EXERCISE DATA Block Start

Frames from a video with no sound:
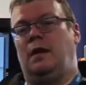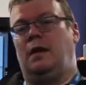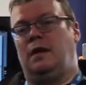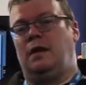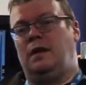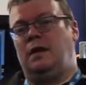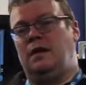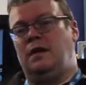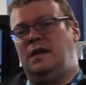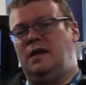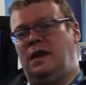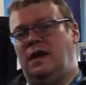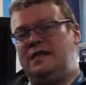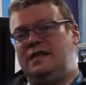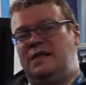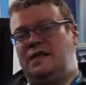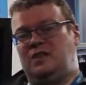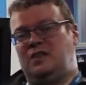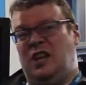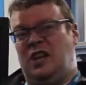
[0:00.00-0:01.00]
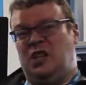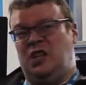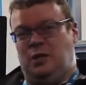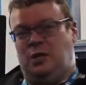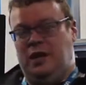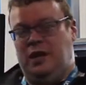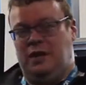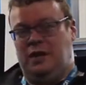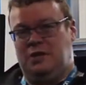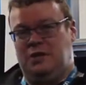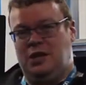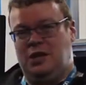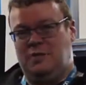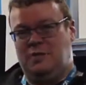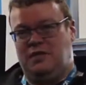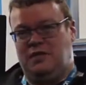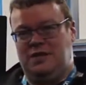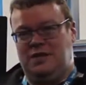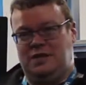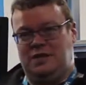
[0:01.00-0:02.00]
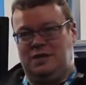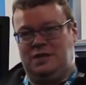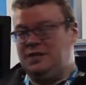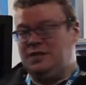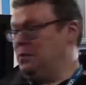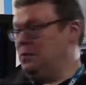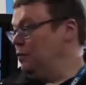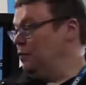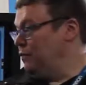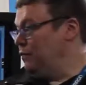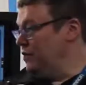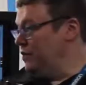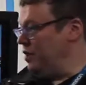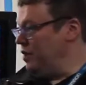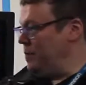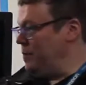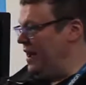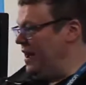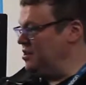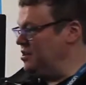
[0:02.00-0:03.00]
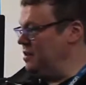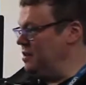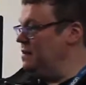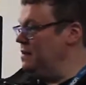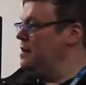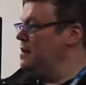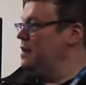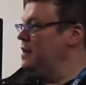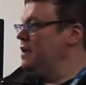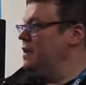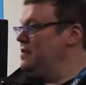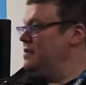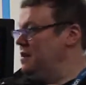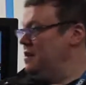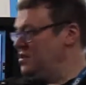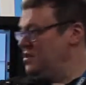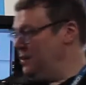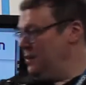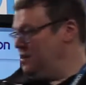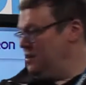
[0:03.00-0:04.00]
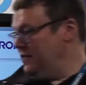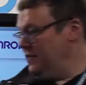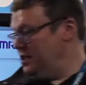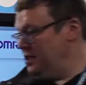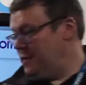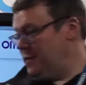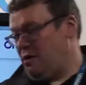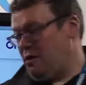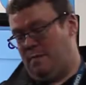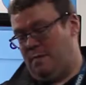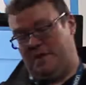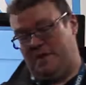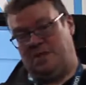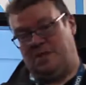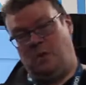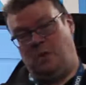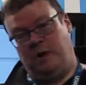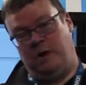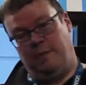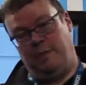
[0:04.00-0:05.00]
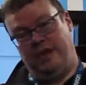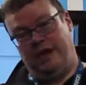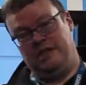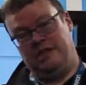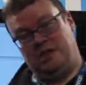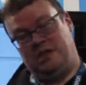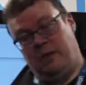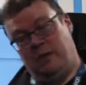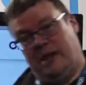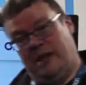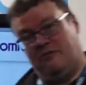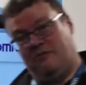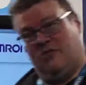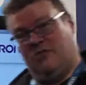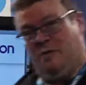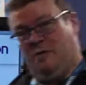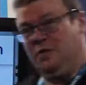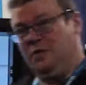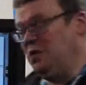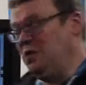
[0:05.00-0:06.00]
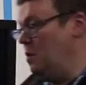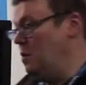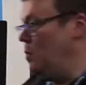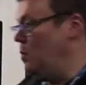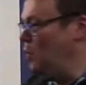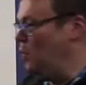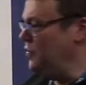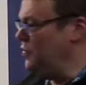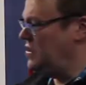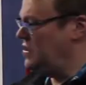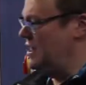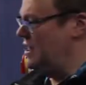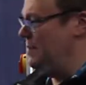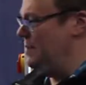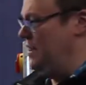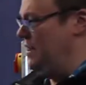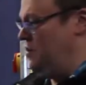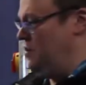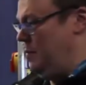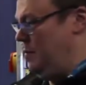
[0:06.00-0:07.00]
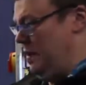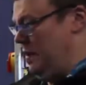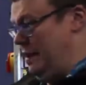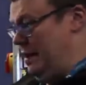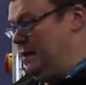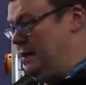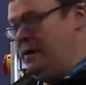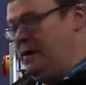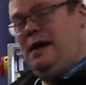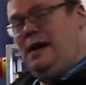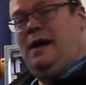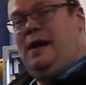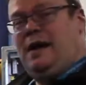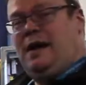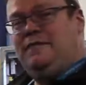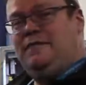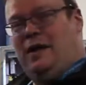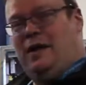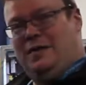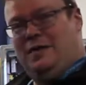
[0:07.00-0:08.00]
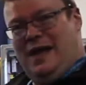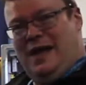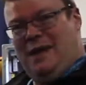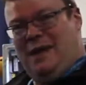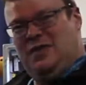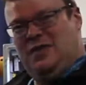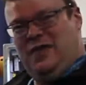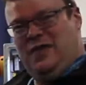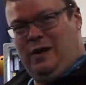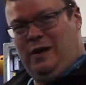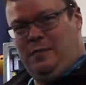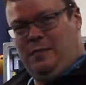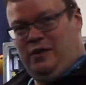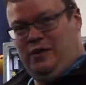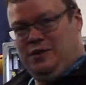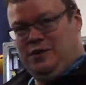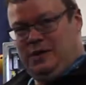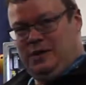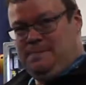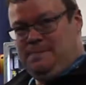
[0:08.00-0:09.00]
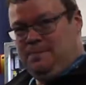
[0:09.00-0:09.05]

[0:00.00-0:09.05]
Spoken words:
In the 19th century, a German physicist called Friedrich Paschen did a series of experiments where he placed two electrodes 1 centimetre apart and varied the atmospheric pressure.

EXERCISE DATA Block End

ABOUT THIS EXERCISE
Leaving pictures aside, give again word for word each line from the one with "[0:08.00-0:09.00]" to the final line of the entries.

COMPLETED TASK
[0:08.00-0:09.00]
[0:09.00-0:09.05]

[0:00.00-0:09.05]
Spoken words:
In the 19th century, a German physicist called Friedrich Paschen did a series of experiments where he placed two electrodes 1 centimetre apart and varied the atmospheric pressure.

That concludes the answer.